Сосед стоял посреди комнаты, раскуривая трубку с махоркой. Это был коренастый мужчина с большим залысым лбом и растрепанной бородой. Пришемихин, ученый. Летом его комнату три раза обчистили до нитки, поэтому все жизненно необходимое он носил при себе, в карманах парусинового балахона. Кроме того, он надевал, выходя из дома, как пережиток военного коммунизма, мешок за спину, где у него лежали книги и завтрак.
Выпустив сизое облако махорки, он сказал:
— Какой вопрос вас интересует? Садитесь.
— Видите, в чем дело, профессор… У меня там крюк… Если я сейчас туда вернусь, то…

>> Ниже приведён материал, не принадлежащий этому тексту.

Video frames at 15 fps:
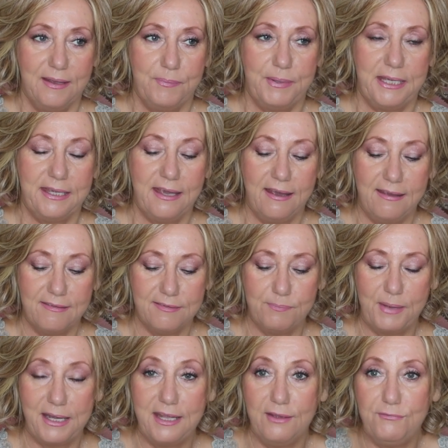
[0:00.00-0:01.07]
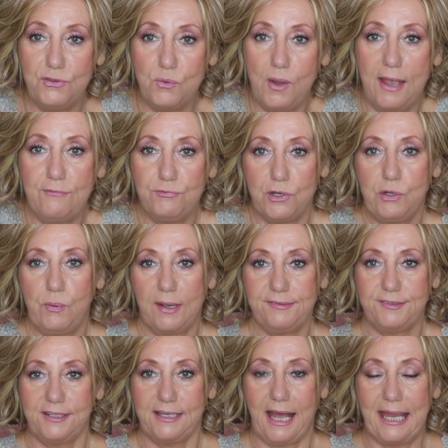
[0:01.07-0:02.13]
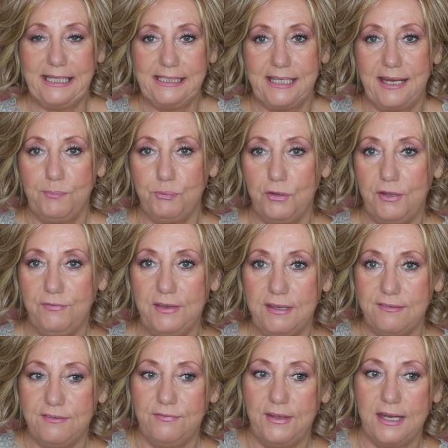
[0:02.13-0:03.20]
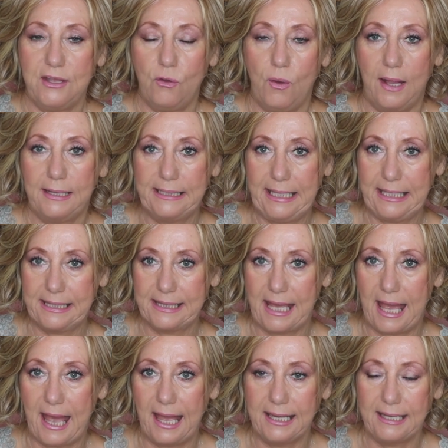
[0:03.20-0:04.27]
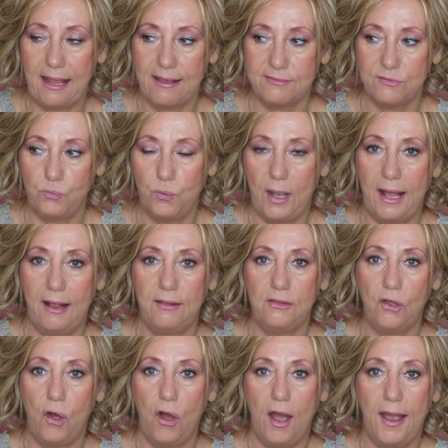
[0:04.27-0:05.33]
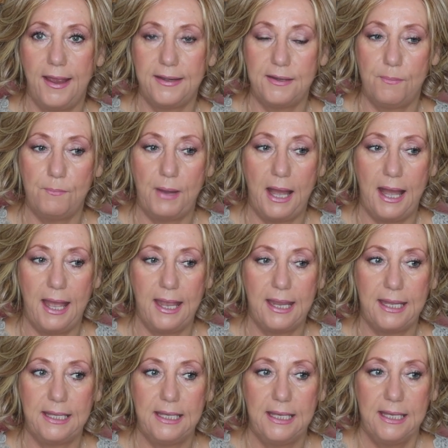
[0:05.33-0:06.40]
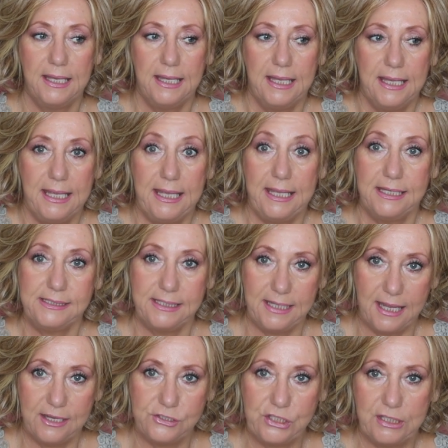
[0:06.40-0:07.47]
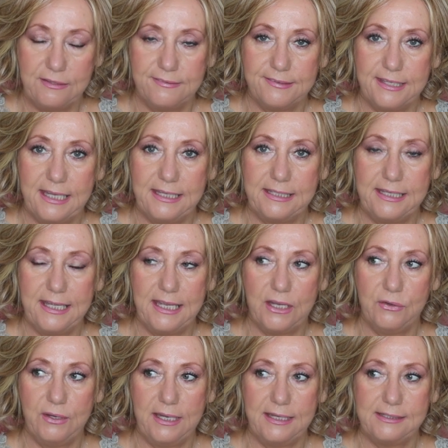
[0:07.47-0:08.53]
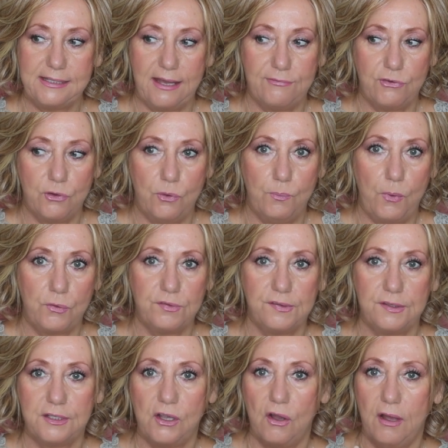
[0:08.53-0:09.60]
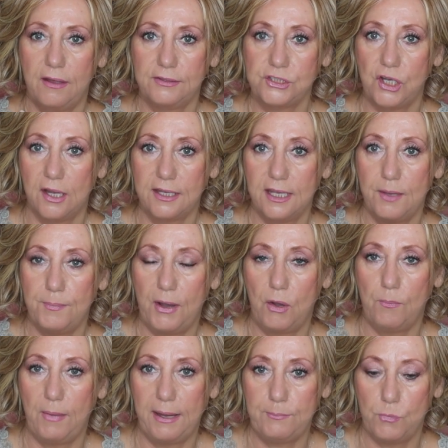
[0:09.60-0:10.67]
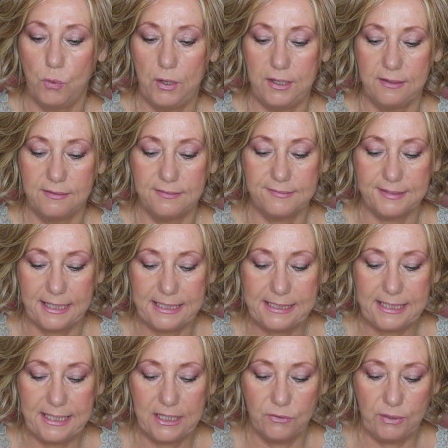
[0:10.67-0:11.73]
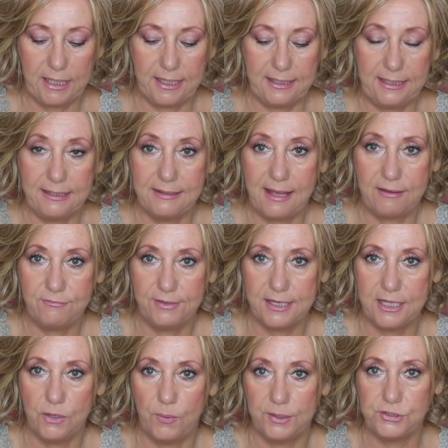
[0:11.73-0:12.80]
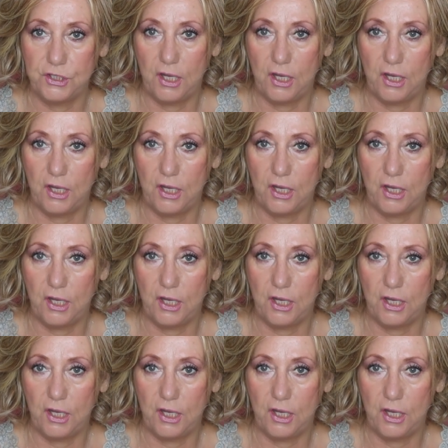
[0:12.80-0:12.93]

because many of you have requested. I did a previous video, I'll link that as well, on my anti-aging skincare endeavor, mostly talking about my morning skincare. And in that video, I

— Ага, понимаю… Садитесь… (Ракитников сел.) А вы вчера, кажется, намазались. Я сплю крепко, но в комнате у вас начался такой грохот — я проснулся и долго размышлял: какими предметами вы можете производить столь сильные звуки?.. Сидите, я не сержусь. Вся беда в том, что огромные запасы энергии затрачиваются непроизводительно. В этом и есть вред пьянства… Подождите, не оправдывайтесь… Существуют три состояния человеческого общества… Первое: когда моральные предпосылки действуют как силовые направляющие линии, — во всяком случае они одни видимы на поверхности жизни. Это соответствует застою в торговле и промышленности, крепкому монархическому строю и отсутствию войн. Второе состояние: моральные предпосылки не действуют, они отскакивают, как горох от стены, они перестают быть понятными и распадаются на первоначальные элементы. Направляющими силовыми линиями являются воля больших масс и голые законы экономики. Это соответствует временам революций, войн и экономическим перестройкам. Третье состояние: силовые линии Стремятся к обобщению и законченной формулировке. Массы требуют психологической разгрузки, то есть предпосылок новой морали. Это соответствует творчеству новой жизни. Ага, вы, кажется, начинаете усваивать!.. Итак, мы вступили сейчас в третье состояние. Силовые линии — это правильное и наилучшее распределение труда, переход от частного к общеплановому хозяйству и овладение максимальными запасами энергии. Ну-с… (Профессор засунул бороду в рот, пожевал.) К интересующему вас вопросу: создание новых предпосылок… Распределение, энергия, коллективизм. Вот три основания, на которых строится новая мораль. К вашему случаю — пьянство. Первое: распределение, — вчера вы съели и выпили в десять раз больше, чем вам принадлежало, то есть уничтожили запасы каких-то еще девятерых личностей. Второе: энергия, — вы ругались, дрались и передвигали тяжелые предметы… Вы истратили принадлежащие в вашем лице всему человечеству колоссальные запасы духовной и физической энергии на бесцельные и отвратительные звуковые колебания. Третье: коллективизм, — вы ворвались ночью в этот дом и по отношению живущих в нем поступили, как носорог, кидающийся на муравейник: вы едва не избили кухарку, устроили мне бессонную ночь, вселили несбыточные мечтания гражданке Лисиной, напугали до истерики моего соседа, юношу Кизякова, готовящегося к конкурсным экзаменам и настроенного в высшей степени нервно. И так далее…
— Я виноват, да, да, — сказал Ракитников, обхватив голову руками. Но, профессор, умоляю вас, скажите мне, для чего я живу?